If you’re a first homebuyer, you’re probably sick of reading about overseas buyers locking you out of the property market.
When you consider the stats, you have a right to feel threatened. Property prices in Australia are through the roof, with increasing numbers of buyers coming from China. In 2013-14, for example, a quarter of new housing stock in Sydney and Melbourne was snapped up by the Chinese. Both cities rate higher amongst Chinese buyers than New York, London or Tokyo. They’re pumping money into our property market like never before.
And just so that you know what you’re up against, a report released by Credit Suisse earlier in the year claims there are 1.2 million Chinese with more than $US1 million in China who ‘can easily afford to buy an apartment in either Sydney or Melbourne’.
But it’s not all doom and gloom.
Many experts believe that overseas buyers help to make housing more affordable because their investment boosts the economy, provides jobs and encourages new homes to be built, increasing housing supply.
We understand some of you may find this argument difficult to swallow, especially if you’ve been trying to enter the market for some time unsuccessfully. But if you’re continually finding yourself up against foreign buyers, sometimes the best way to compete is to avoid the competition. Revise your strategy and consider buying outside of foreign investment hot spots.
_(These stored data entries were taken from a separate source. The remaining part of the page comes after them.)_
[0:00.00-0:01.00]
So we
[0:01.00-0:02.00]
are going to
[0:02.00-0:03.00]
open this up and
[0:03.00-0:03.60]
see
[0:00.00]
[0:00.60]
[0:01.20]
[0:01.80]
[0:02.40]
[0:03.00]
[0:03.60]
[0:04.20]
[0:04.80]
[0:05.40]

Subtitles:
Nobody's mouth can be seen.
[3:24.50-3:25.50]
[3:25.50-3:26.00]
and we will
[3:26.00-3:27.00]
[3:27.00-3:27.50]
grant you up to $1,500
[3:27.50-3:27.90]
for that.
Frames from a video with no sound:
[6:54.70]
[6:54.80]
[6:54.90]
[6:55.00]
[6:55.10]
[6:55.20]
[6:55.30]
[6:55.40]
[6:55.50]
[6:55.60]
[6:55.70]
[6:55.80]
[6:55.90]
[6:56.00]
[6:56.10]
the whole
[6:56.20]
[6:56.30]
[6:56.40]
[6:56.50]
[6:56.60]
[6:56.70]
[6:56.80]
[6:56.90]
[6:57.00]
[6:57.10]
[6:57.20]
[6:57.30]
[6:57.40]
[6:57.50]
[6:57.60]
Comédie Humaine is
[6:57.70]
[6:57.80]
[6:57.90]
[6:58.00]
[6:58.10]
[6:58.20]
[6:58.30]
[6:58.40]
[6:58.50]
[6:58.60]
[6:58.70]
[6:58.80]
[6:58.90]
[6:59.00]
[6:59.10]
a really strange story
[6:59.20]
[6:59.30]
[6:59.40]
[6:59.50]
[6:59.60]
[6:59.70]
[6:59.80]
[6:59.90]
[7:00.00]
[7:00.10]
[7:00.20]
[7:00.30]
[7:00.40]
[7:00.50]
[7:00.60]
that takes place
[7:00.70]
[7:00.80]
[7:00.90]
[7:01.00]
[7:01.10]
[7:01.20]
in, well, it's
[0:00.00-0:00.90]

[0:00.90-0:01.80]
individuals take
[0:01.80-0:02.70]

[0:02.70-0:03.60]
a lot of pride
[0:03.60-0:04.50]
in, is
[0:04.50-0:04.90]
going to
Here are 3 tips to help you:
Choose old over new. Overseas investors are restricted to buying ‘new build’ homes or apartments, so your competition for existing properties is significantly reduced. Buyers from China are mainly interested in brand new houses in estates and new apartments in the city, so it makes sense to consider older properties which you can renovate to suit your style and needs.
Buy on the outskirts of the city. Most foreign investors are interested in ‘inner city’ properties, so why not consider suburbs on the city fringe with easy access to the city? If you do your homework, you should be able to find attractive locations that offer similar facilities to the inner city for a far more reasonable price. Make sure you research public transport and peak traffic conditions if you need regular access to the city.
Buy outside of Sydney and Melbourne. Australia’s two largest cities are the main target for Chinese investment, so consider buying in a different city. If you’re unable to move because of work or other commitments, consider renting and buying an investment property in a regional city like Newcastle or Geelong. If you purchase wisely, you’ll be able to sell at a later date for a profit increasing your deposit to buy closer to home next time around. For those of you new to property investment, read our Beginners’ Guide for some helpful tools and tips.
It’s a frustrating time for first homebuyers. To make it worse, the media is filled with stories about overseas buyers cheating the system to buy property illegally. But the good news is the government is proposing tough new civil and criminal penalties for investors who knowingly break the rules. There will also be a new register to track the origin of foreign investment and if investors breach the rules, they could be hit with up to 25% of the value of the property and forced to sell.
Not only that, a $5000 application fee will be imposed on foreign investors looking to buy a property under $1 million. The fee rises by $10,000 for every additional $1 million in the purchase price.
So hang in there. Things could become slightly more even.
In the meantime, keep your options open and, above all, don’t give up. If you’re finding it impossible to enter the market, you might like to rethink your strategy. Sometimes we have to put our first goal on hold and move on to the next best option, away from our major competitors.
How do you feel about overseas buyers snapping up Australian property?